(SUPPLIED MATERIAL begins)

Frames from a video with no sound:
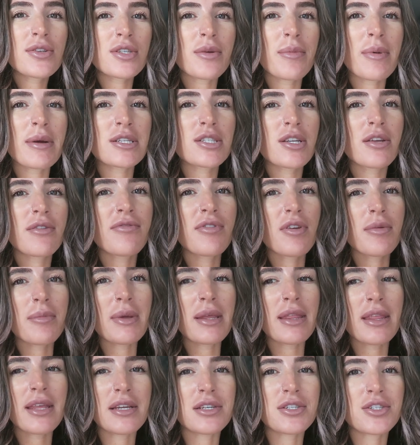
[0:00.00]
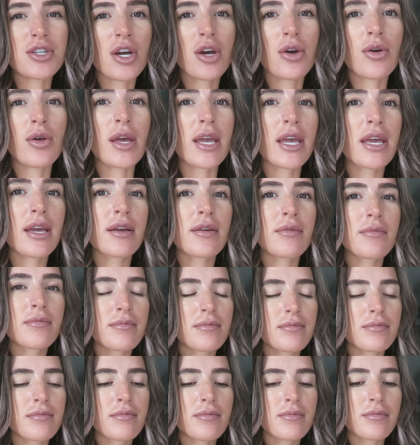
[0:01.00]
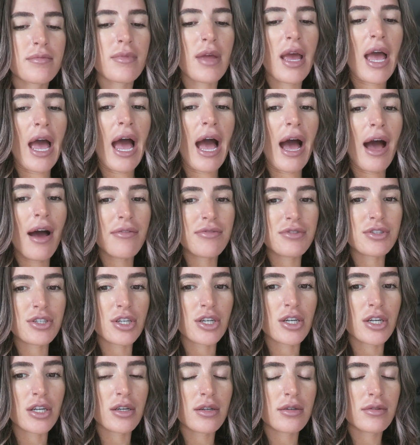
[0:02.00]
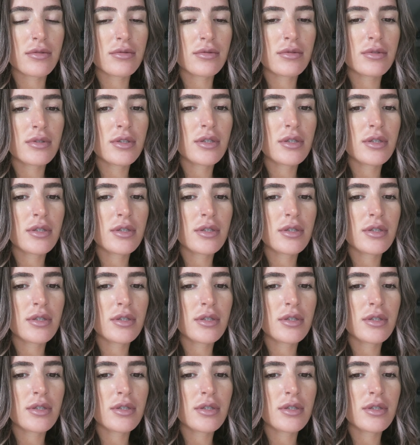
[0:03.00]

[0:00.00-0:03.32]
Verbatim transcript: So I'm actually filming the intro like after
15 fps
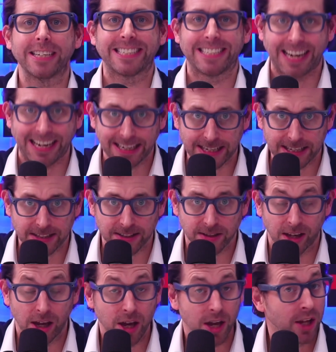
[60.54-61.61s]
Jenkins.
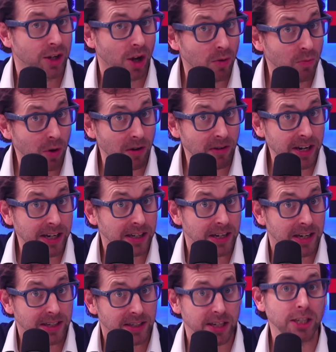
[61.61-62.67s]
Don't worry,
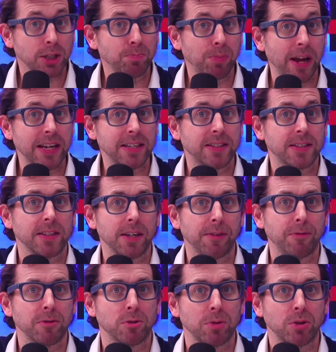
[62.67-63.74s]
she explains the
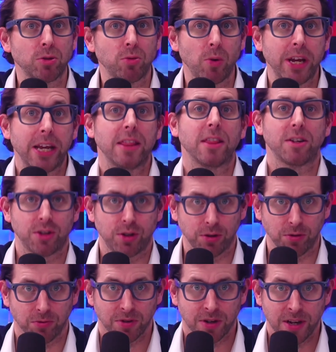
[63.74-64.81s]
difference between the
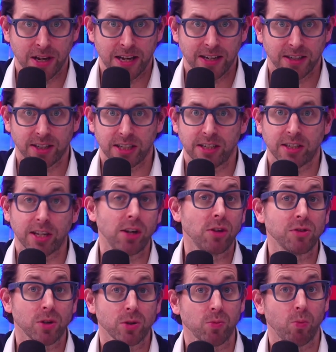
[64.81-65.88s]
two. She tells
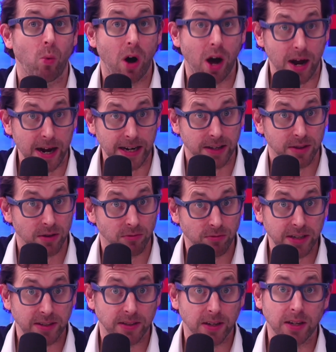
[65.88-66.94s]
us why the
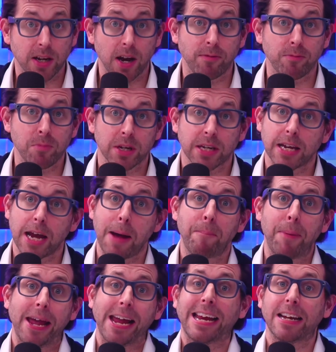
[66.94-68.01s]
recent government
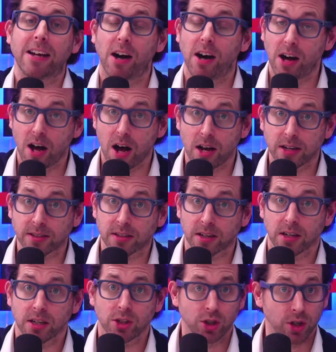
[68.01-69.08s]
campaign Ask,
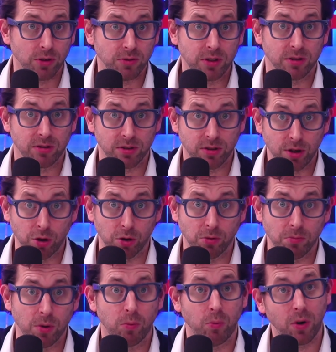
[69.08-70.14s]
Don't
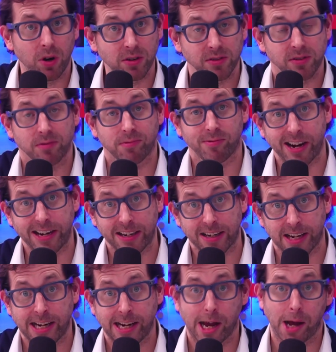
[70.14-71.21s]
Assume was,
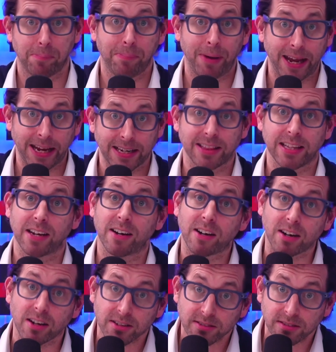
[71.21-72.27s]
frankly, a pain in the
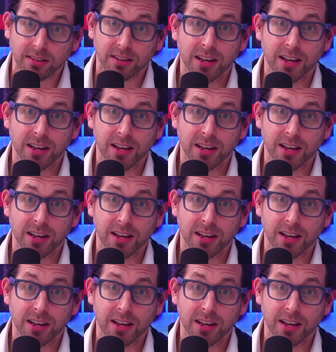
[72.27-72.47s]
arse.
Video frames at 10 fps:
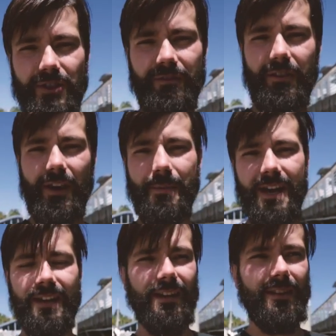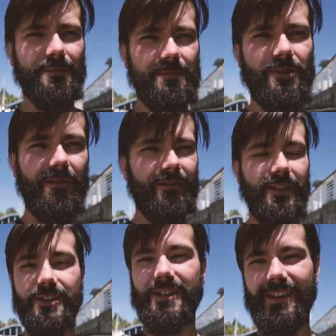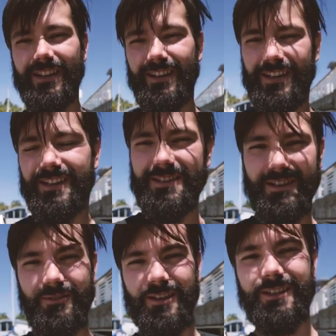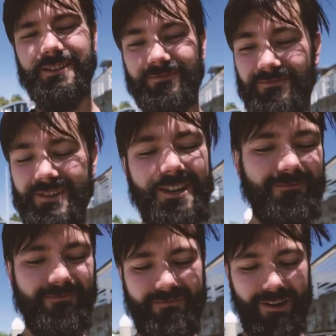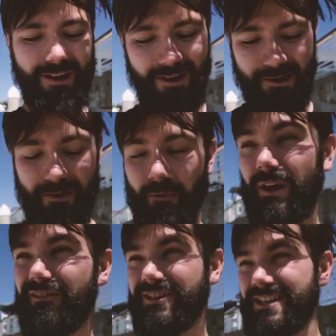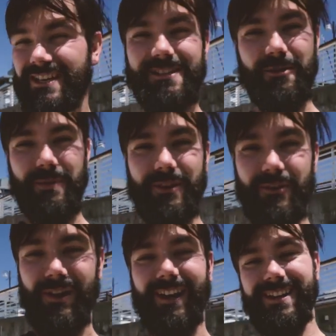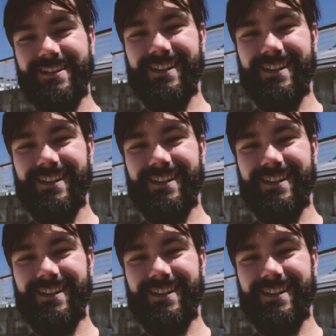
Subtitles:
a drone for them and get them some drone footage. So yeah, whatever it takes to open the door, I guess.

(SUPPLIED MATERIAL ends)

WHAT NEEDS TO BE DONE
Your answer must be an exact copy of the listing, minus its pictures.

RESPONSE AREA
Frames from a video with no sound:
[0:00.00]
[0:01.00]
[0:02.00]
[0:03.00]

[0:00.00-0:03.32]
Verbatim transcript: So I'm actually filming the intro like after
15 fps
[60.54-61.61s]
Jenkins.
[61.61-62.67s]
Don't worry,
[62.67-63.74s]
she explains the
[63.74-64.81s]
difference between the
[64.81-65.88s]
two. She tells
[65.88-66.94s]
us why the
[66.94-68.01s]
recent government
[68.01-69.08s]
campaign Ask,
[69.08-70.14s]
Don't
[70.14-71.21s]
Assume was,
[71.21-72.27s]
frankly, a pain in the
[72.27-72.47s]
arse.
Video frames at 10 fps:
Subtitles:
a drone for them and get them some drone footage. So yeah, whatever it takes to open the door, I guess.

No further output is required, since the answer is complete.